Now, it appears that Bezos has experienced the “overview effect” and has decided to put the first $1 billion into conservation projects in the tropical Andes, the Congo Basin, and the Pacific Ocean, fresh from his trip to the edge of space. “Our life support system is nature, and it is vulnerable. “I was reminded of this just this July when I traveled into space with Blue Origin,” Bezos remarked on Monday at the project’s launch event. “I’d heard that seeing the Earth from space alters one’s perspective on life. But I wasn’t expecting how much of it would be true.”
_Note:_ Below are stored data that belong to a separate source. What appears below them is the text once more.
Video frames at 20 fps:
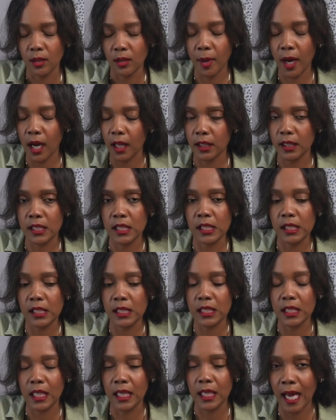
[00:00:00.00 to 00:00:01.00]

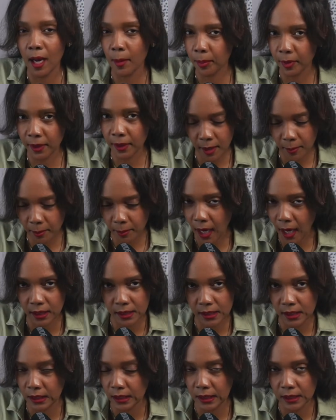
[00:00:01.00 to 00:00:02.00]
policies, not playing
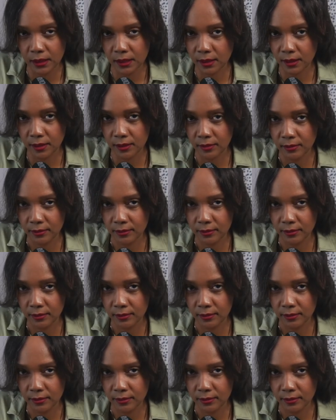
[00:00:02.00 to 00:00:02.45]
politics.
Along with the preservation of biodiversity hotspots around the world, Bezos’ latest commitment has another goal: by the end of the decade, 30 percent of the Earth’s oceans and land will be protected. This is one of the goals of a draft United Nations accord aimed at reducing the global extinction rate by a factor of ten (to a mere ten times what would be expected if humans didn’t exist).
While scientists and governments alike have praised the so-called “30×30” objective as the sole way to avoid a global climate disaster, it has also been criticized. Some scientists are concerned that governments would fall into the trap of prioritizing the extent of protected areas over biodiversity levels, while many Indigenous rights organizations are concerned about the idea of “fortress conservation.” In 2018, United Nations Special Rapporteur on Indigenous Peoples Victoria Tauli-Corpuz told the Guardian that this is “the concept that to maintain forests and biodiversity, ecosystems need to exist in isolation, empty of people.”
“This paradigm… ignores mounting evidence that forests thrive when Indigenous Peoples stay on their traditional grounds and have legally recognized rights to manage and protect them.” When Bezos announced his donation on Monday, he said it would put Indigenous and local communities at the forefront of biodiversity protection. Grants from the Earth Fund will be granted later this year, with a priority given to countries and regions that have made a long-term commitment to environmental conservation, according to him.